In 2000, Democrat Jim Matheson surprisingly won election to Congress in Utah’s 2nd Congressional District, defeating Derek Smith, who knocked off incumbent Republican Merrill Cook for the GOP nomination.
A year later, during the 2001 redistricting cycle, the state narrowly missed out on gaining a fourth seat in the U.S. House. The state unsuccessfully sued, claiming overseas missionaries from The Church of Jesus Christ of Latter-day Saints were not counted correctly, denying Utah an extra seat. That same year Utah lawmakers approved a map that an editorial from the steadfastly conservative Wall Street Journal called a “scam” that was clearly designed to defeat Matheson. Matheson defied the gerrymandered map and won the next five elections in that district.
In 2011, Utah finally gained another seat in Congress, which led to a “pizza pie” map that cut Salt Lake County into three pieces, combining them with large swathes of rural Utah. The gerrymander targeting Matheson in the 2nd District was so severe that year, he unexpectedly jumped to the newly-created 4th District, which critics said appeared to be tailor-made for then-state Rep. Carl Wimmer. Wimmer never got the chance to run for the seat as he lost the GOP nomination to then-Saratoga Springs Mayor Mia Love.
Matheson defied the odds again and squeaked past Love by fewer than 1,000 votes.
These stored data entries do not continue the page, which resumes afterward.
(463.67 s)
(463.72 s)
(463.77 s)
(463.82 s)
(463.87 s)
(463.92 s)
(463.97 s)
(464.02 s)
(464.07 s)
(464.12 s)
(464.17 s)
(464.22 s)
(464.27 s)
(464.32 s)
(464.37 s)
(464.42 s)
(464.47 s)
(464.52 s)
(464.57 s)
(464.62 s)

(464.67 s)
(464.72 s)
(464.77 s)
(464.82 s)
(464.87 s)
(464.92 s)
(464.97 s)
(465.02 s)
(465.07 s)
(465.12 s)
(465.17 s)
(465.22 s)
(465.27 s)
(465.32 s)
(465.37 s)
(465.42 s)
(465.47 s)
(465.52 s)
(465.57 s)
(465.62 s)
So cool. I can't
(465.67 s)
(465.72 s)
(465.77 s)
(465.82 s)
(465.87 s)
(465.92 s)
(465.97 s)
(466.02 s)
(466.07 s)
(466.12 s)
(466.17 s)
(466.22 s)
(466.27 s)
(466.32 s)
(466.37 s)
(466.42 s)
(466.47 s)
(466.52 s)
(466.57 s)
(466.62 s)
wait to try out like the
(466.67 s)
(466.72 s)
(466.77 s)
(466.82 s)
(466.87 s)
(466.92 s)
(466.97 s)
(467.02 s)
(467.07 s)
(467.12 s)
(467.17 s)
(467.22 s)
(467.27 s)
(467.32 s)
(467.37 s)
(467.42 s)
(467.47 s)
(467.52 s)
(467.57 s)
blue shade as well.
The 4th District would pingpong between Republican and Democratic control for the rest of the decade, changing hands four times in five elections, despite a decided Republican advantage.
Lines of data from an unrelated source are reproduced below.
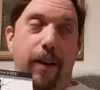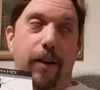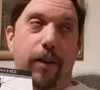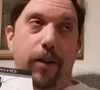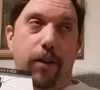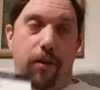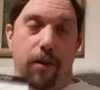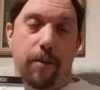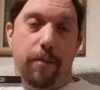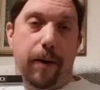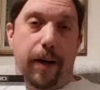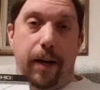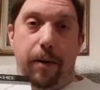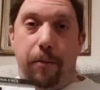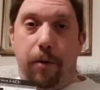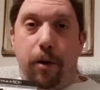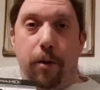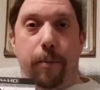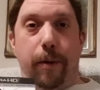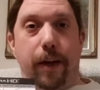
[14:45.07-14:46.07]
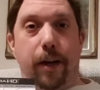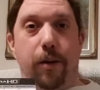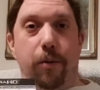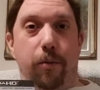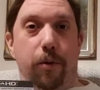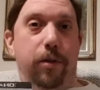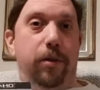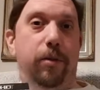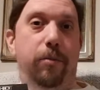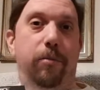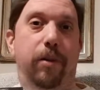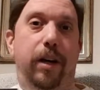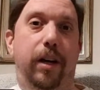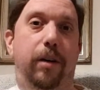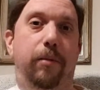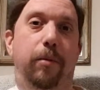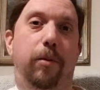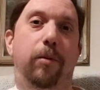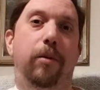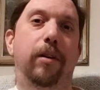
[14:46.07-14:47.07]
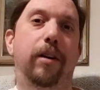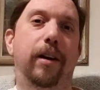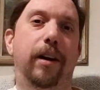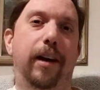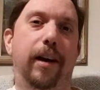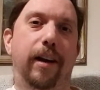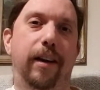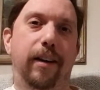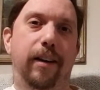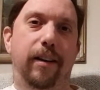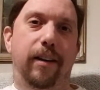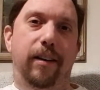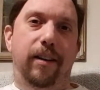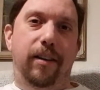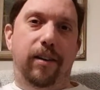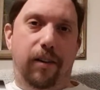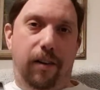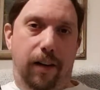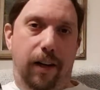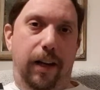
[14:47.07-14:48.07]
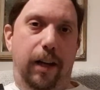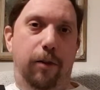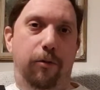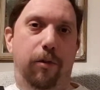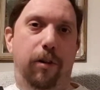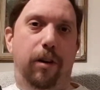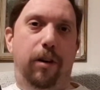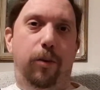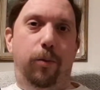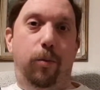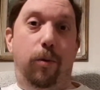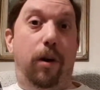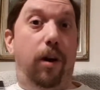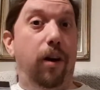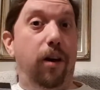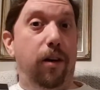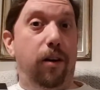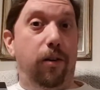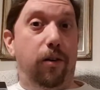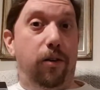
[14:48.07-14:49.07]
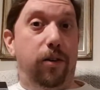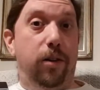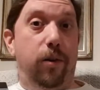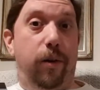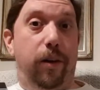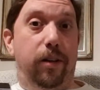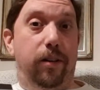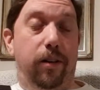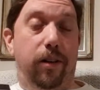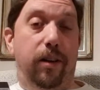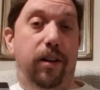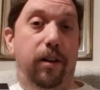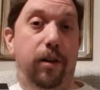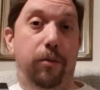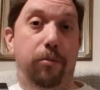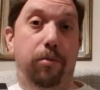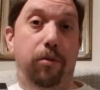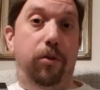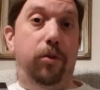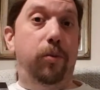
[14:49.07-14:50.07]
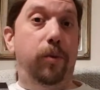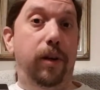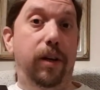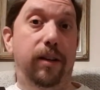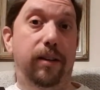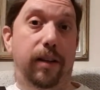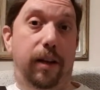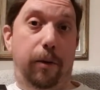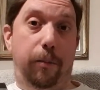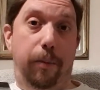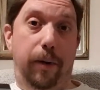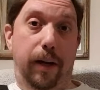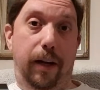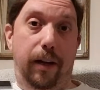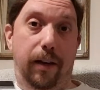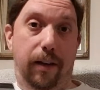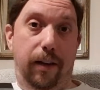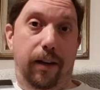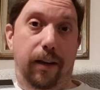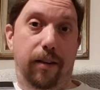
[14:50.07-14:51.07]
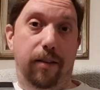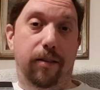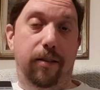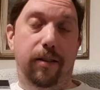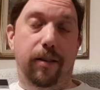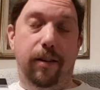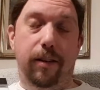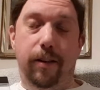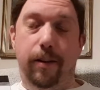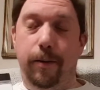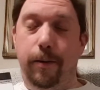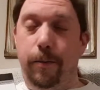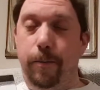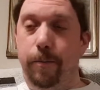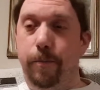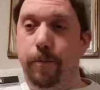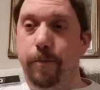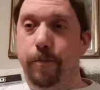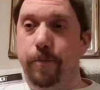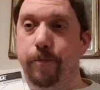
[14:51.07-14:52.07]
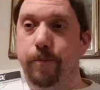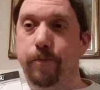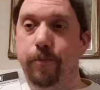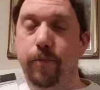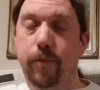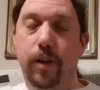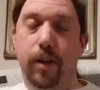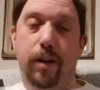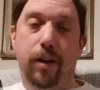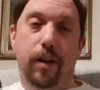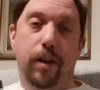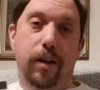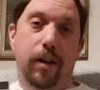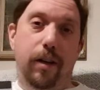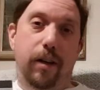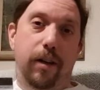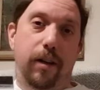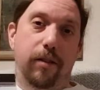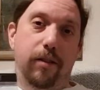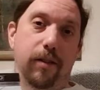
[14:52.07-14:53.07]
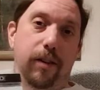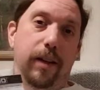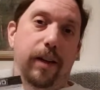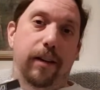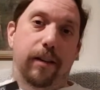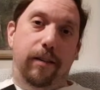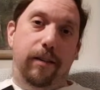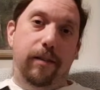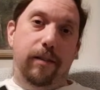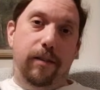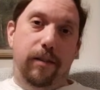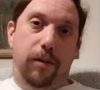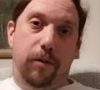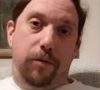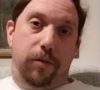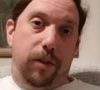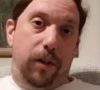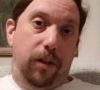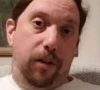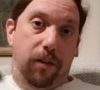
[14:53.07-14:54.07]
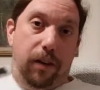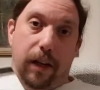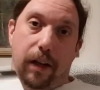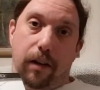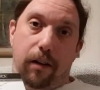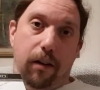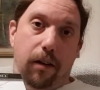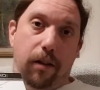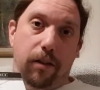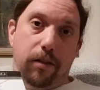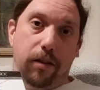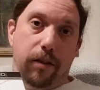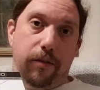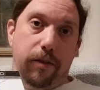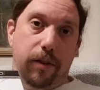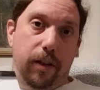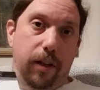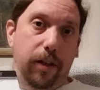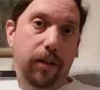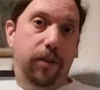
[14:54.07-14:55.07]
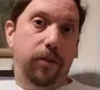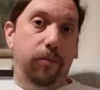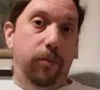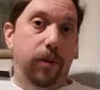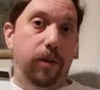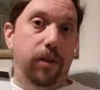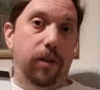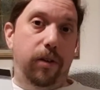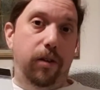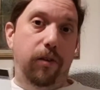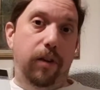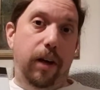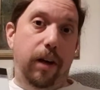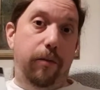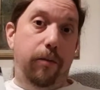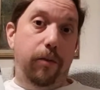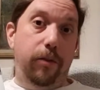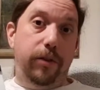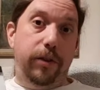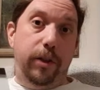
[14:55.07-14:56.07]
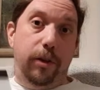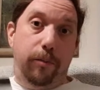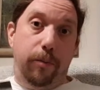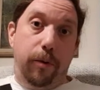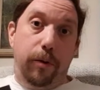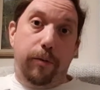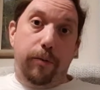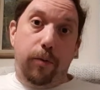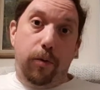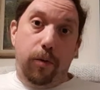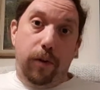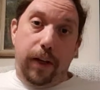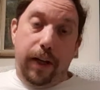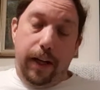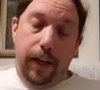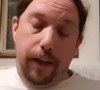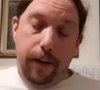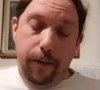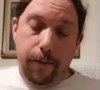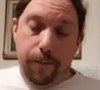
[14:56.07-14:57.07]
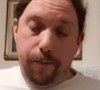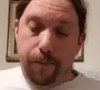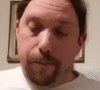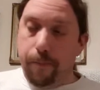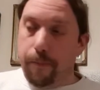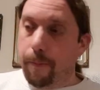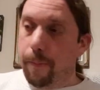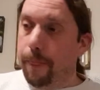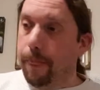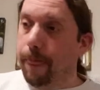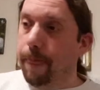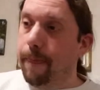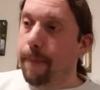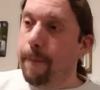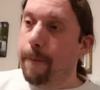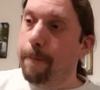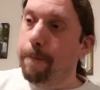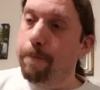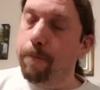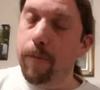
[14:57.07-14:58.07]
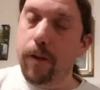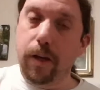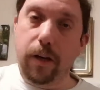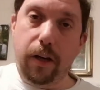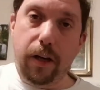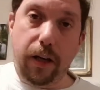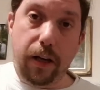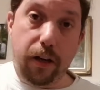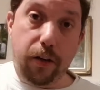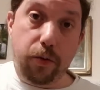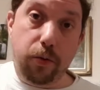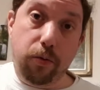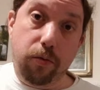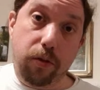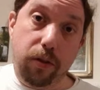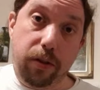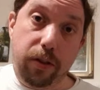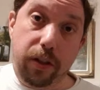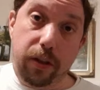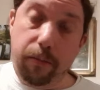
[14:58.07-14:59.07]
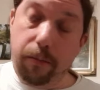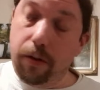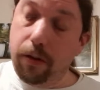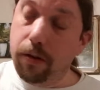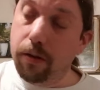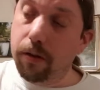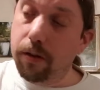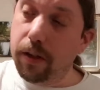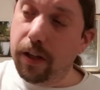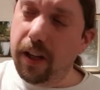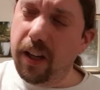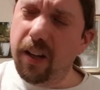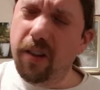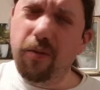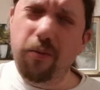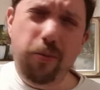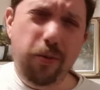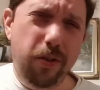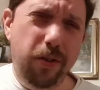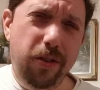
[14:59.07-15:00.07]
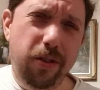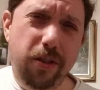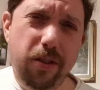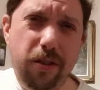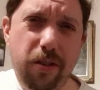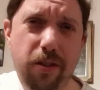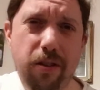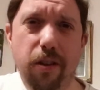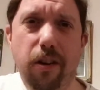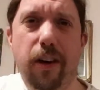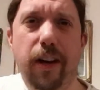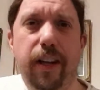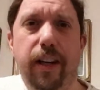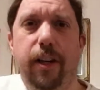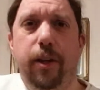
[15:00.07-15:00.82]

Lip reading: So I made him go back and watch Unbreakable, and suddenly he realised why I got so excited that Bruce Willis had appeared in this. So yeah, obviously you get Glass after this, which I do have on Steelbook 4K, and I saw it at the cinema and was slightly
In 2018, voters narrowly passed Proposition 4, an anti-gerrymandering measure that established an independent commission to draw the new maps, but the Utah Constitution says only the Legislature has redistricting authority. A compromise struck in 2000 kept the independent commission alive but relegated it to an advisory role.
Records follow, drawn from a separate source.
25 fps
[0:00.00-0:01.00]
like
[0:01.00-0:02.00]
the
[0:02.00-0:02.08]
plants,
That brings us to Monday’s public hearing.
Lawmakers are free to adopt whatever maps they want, which is exactly what happened Monday evening, but not without some dissent from some on the committee.
“I won’t be voting for these maps because I don’t think they serve us well,” said Sen. Karen Mayne, D-West Valley City.
The congressional map passed on a straight party-line vote, with all of the Democrats voting no. It will be considered by the full Legislature during the special session which begins Tuesday.